> Work instruction: Retype all of the data exactly as given.

(Stored data entries)

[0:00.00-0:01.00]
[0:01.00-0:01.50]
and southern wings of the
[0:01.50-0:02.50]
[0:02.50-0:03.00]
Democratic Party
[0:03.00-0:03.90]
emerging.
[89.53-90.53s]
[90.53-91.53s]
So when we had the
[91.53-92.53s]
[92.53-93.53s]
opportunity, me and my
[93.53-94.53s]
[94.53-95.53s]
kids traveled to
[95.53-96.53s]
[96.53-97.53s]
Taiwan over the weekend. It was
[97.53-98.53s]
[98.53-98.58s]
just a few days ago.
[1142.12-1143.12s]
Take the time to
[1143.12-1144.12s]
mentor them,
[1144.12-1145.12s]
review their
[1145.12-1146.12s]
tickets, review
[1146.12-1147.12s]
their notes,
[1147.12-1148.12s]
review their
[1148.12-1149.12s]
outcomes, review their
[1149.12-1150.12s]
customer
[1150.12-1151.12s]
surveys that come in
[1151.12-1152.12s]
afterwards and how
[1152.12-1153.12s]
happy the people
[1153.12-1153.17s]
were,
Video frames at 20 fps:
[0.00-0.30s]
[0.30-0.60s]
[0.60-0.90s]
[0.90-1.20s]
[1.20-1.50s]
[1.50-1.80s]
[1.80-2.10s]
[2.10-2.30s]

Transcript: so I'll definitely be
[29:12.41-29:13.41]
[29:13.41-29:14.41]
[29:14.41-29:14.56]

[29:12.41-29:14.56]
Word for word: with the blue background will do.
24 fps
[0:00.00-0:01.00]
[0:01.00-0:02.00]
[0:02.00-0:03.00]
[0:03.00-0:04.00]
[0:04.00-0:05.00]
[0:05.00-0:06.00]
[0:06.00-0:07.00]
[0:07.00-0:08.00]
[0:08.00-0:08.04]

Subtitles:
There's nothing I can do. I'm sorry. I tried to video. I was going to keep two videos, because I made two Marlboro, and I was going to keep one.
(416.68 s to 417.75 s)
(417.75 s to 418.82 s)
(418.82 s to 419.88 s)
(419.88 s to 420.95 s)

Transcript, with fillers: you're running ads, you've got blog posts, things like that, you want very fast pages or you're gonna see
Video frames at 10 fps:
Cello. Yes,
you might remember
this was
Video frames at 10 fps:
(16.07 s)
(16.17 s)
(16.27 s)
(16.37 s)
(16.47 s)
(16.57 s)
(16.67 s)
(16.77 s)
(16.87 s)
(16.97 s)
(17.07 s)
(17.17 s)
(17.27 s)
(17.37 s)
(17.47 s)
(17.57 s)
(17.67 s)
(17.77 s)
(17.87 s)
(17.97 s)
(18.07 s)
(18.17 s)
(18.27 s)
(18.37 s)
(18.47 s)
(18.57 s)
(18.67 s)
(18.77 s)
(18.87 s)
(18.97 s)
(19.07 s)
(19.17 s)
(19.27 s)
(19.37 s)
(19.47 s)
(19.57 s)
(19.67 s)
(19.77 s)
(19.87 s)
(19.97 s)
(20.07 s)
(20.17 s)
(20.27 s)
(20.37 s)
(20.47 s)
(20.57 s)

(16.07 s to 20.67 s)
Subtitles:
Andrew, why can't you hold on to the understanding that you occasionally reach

> Solved exercise:
[0:00.00-0:01.00]
[0:01.00-0:01.50]
and southern wings of the
[0:01.50-0:02.50]
[0:02.50-0:03.00]
Democratic Party
[0:03.00-0:03.90]
emerging.
[89.53-90.53s]
[90.53-91.53s]
So when we had the
[91.53-92.53s]
[92.53-93.53s]
opportunity, me and my
[93.53-94.53s]
[94.53-95.53s]
kids traveled to
[95.53-96.53s]
[96.53-97.53s]
Taiwan over the weekend. It was
[97.53-98.53s]
[98.53-98.58s]
just a few days ago.
[1142.12-1143.12s]
Take the time to
[1143.12-1144.12s]
mentor them,
[1144.12-1145.12s]
review their
[1145.12-1146.12s]
tickets, review
[1146.12-1147.12s]
their notes,
[1147.12-1148.12s]
review their
[1148.12-1149.12s]
outcomes, review their
[1149.12-1150.12s]
customer
[1150.12-1151.12s]
surveys that come in
[1151.12-1152.12s]
afterwards and how
[1152.12-1153.12s]
happy the people
[1153.12-1153.17s]
were,
Video frames at 20 fps:
[0.00-0.30s]
[0.30-0.60s]
[0.60-0.90s]
[0.90-1.20s]
[1.20-1.50s]
[1.50-1.80s]
[1.80-2.10s]
[2.10-2.30s]

Transcript: so I'll definitely be
[29:12.41-29:13.41]
[29:13.41-29:14.41]
[29:14.41-29:14.56]

[29:12.41-29:14.56]
Word for word: with the blue background will do.
24 fps
[0:00.00-0:01.00]
[0:01.00-0:02.00]
[0:02.00-0:03.00]
[0:03.00-0:04.00]
[0:04.00-0:05.00]
[0:05.00-0:06.00]
[0:06.00-0:07.00]
[0:07.00-0:08.00]
[0:08.00-0:08.04]

Subtitles:
There's nothing I can do. I'm sorry. I tried to video. I was going to keep two videos, because I made two Marlboro, and I was going to keep one.
(416.68 s to 417.75 s)
(417.75 s to 418.82 s)
(418.82 s to 419.88 s)
(419.88 s to 420.95 s)

Transcript, with fillers: you're running ads, you've got blog posts, things like that, you want very fast pages or you're gonna see
Video frames at 10 fps:
Cello. Yes,
you might remember
this was
Video frames at 10 fps:
(16.07 s)
(16.17 s)
(16.27 s)
(16.37 s)
(16.47 s)
(16.57 s)
(16.67 s)
(16.77 s)
(16.87 s)
(16.97 s)
(17.07 s)
(17.17 s)
(17.27 s)
(17.37 s)
(17.47 s)
(17.57 s)
(17.67 s)
(17.77 s)
(17.87 s)
(17.97 s)
(18.07 s)
(18.17 s)
(18.27 s)
(18.37 s)
(18.47 s)
(18.57 s)
(18.67 s)
(18.77 s)
(18.87 s)
(18.97 s)
(19.07 s)
(19.17 s)
(19.27 s)
(19.37 s)
(19.47 s)
(19.57 s)
(19.67 s)
(19.77 s)
(19.87 s)
(19.97 s)
(20.07 s)
(20.17 s)
(20.27 s)
(20.37 s)
(20.47 s)
(20.57 s)

(16.07 s to 20.67 s)
Subtitles:
Andrew, why can't you hold on to the understanding that you occasionally reach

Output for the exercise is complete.